Chung, DNA dilutions, Table 1
|toxin 1: Real-Time PCR||toxin 1: iiPCR|
|AHPND Plasmid Real-Time PCR||AHPND Plasmid iiPCR Assay|
For specificity evaluation, cultures of 18 of the AHPND strains were tested. The toxin 1 iiPCR reacted positively with all eight toxin 1-positive strains and negatively with all 10 toxin 1-negative strains identified by a reference toxin-1 PCR assay from National Cheng Kung University in Tainan, Taiwan, indicating this reagent has excellent specificity in detecting the virulence marker of the AHPND V.ph.
Good diagnostic systems are mostly built on well-established technology and research results. Reagents should be manufactured under controlled environments with quality controls following international standard procedures and pass stringent validation procedures.
Application of these systems in pathogen detection can often be performed only on specific samples at specific time points. However, shrimp cultures generally involve huge shrimp populations associated with dynamic conditions over long periods of time.
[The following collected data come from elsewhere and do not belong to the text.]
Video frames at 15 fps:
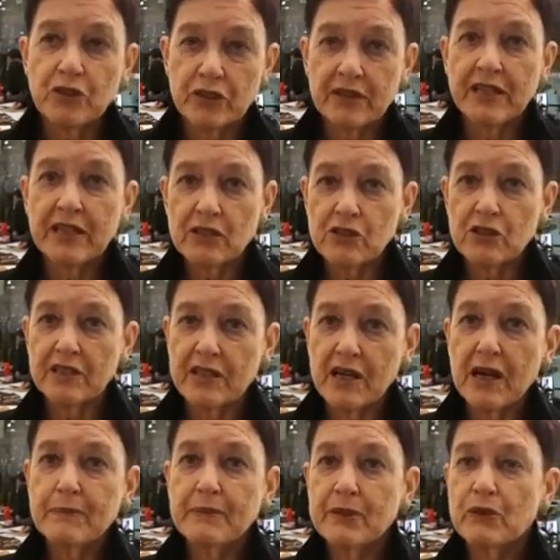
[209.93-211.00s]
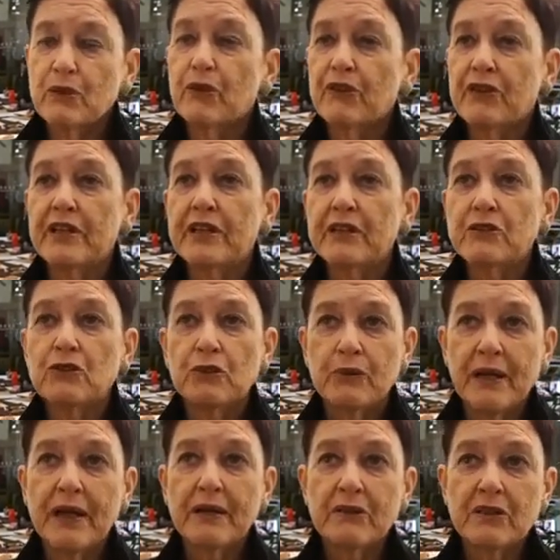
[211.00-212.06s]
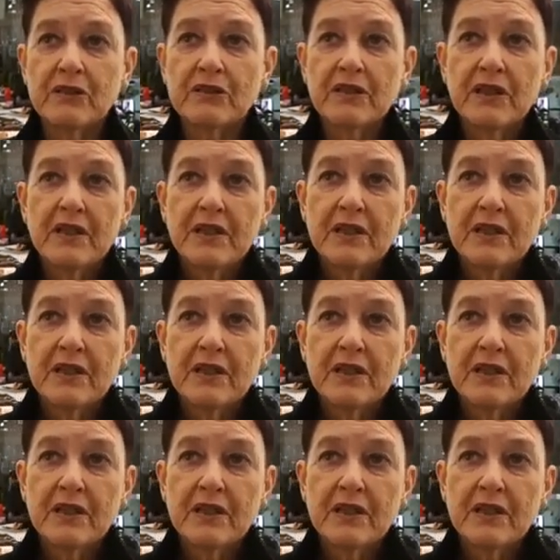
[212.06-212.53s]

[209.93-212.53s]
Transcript: you can actually copy the whole thing in 2 hours.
Therefore, to get the most of these tools, the users should also pay attention to sampling site, size and timing. Furthermore, for correct diagnosis of a disease, it is best to analyze the samples using multiple test methods based on different technologies, such as microbiology, histopathology and qualitative/quantitative PCR.
On the whole, bacteria such as the AHPND V.ph are hard to eliminate and could have long-term impacts on shrimp farms once they are introduced into the facilities. Screening and removal of potential AHPND threats from shrimp, water, live feeds or other sources is critical in biosecurity. On-site diagnosis should make the implementation of this important measure possible at shrimp culture facilities of different scales at any location.